Our shortpass colored glass filters transmit short wavelengths of light while restricting long wavelengths. They can be used to improve contrast and resolution, or to separate colors in black and white.
Bandpass filters, which transmit only a certain wavelength and block all others, are described by the wavelength range that is transmitted. Typically this band of light, known as the band pass, has a bandwidth of one to several hundred nanometers. These optical filters have a wide range of possible uses, and are ideal for environmental testing, clinical chemistry, imaging, spectroscopy, or fluorescence microscopy.
Bandpass filters that are designed for the ultraviolet spectrum filter light with wavelengths from around 4 to 380 nm. For the visible spectrum, target wavelengths will be 380 to 750 nm, and for infrared filtering you will need a bandpass filter that operates on wavelengths from around 750 to 2500 nm.

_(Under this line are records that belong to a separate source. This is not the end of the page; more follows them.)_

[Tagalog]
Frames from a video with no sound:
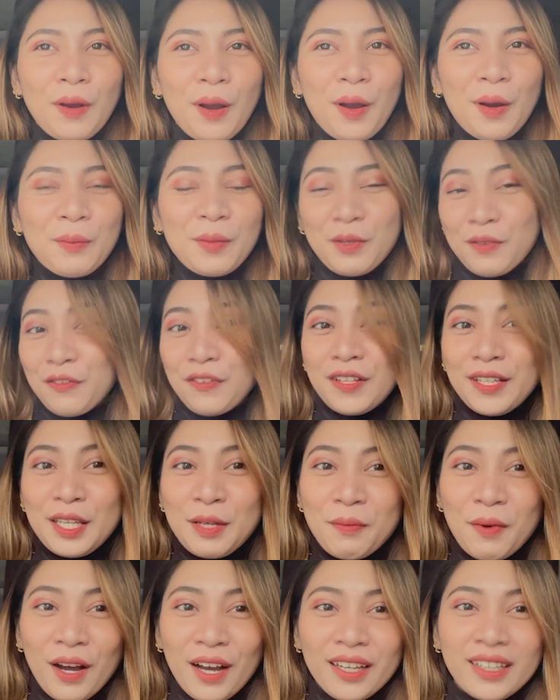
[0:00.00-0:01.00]
um, if
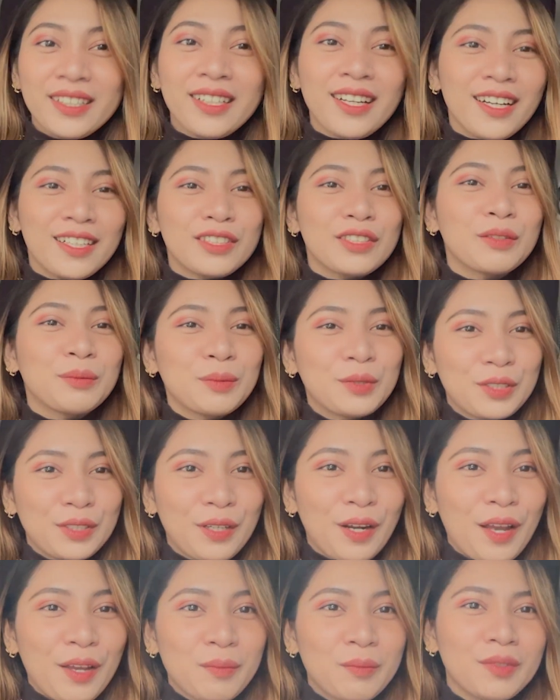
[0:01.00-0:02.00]
hindi pa kayo
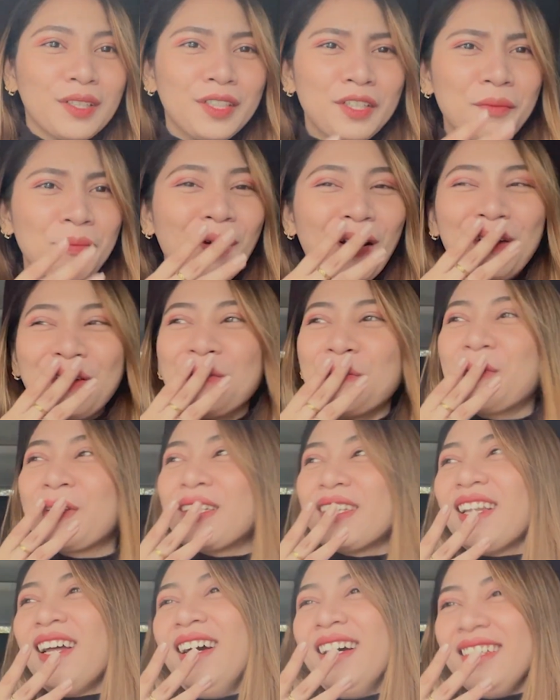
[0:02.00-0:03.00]
nakasubscribe, bago
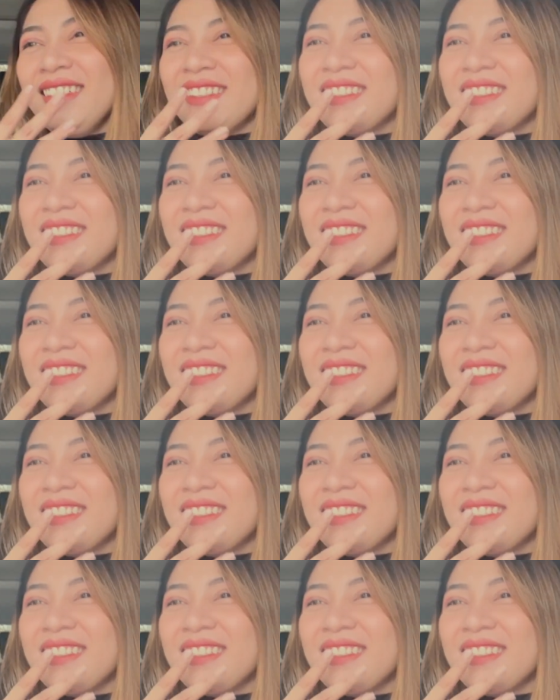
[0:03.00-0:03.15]
bigla.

There are three filter specifications important to keep in mind as you select the ideal colored glass filter for your application. These are central wavelength (abbreviated CW), full width at half maximum (FWHM), and peak transmittance (Tpk).
Full width at half maximum, also known as the filter’s bandwidth, is defined to be the range of wavelengths which are passed through the filter when the transmission value is at 50% of minimum. Center wavelength refers to the midpoint of that bandwidth. And peak transmittance tells us the maximum percentage of transmitted light through the passband.
As an example, consider a filter with a central wavelength of 600 nm and a FWHM of 10 nm. This filter will only transmit light between 595 and 605; yellow light on the visible spectrum.
Another parameter useful to keep in mind is the optical density of a filter. This number describes how effective the filter is in blocking undesired wavelengths. Optical density is the negative log of the transmission percentage, over 100. The higher the optical density number the better that particular filter is in blocking all undesired light.
Classic color filters are simple filters which allow up to 90 percent of their own color to pass through while essentially filtering outall other wavelengths of light. They are often used in monochrome camera imagery in order to separate out colors and create easily differentiable images.
For instance, in a monochrome image of a collection of red and green items it will be impossible to differentiate the colors if they are similar in darkness and saturation. However, if a red color filter is added to the imaging setup, red items will be lightened and green darkened. This allows the distinction between the two items to appear clearly even in the monochrome image.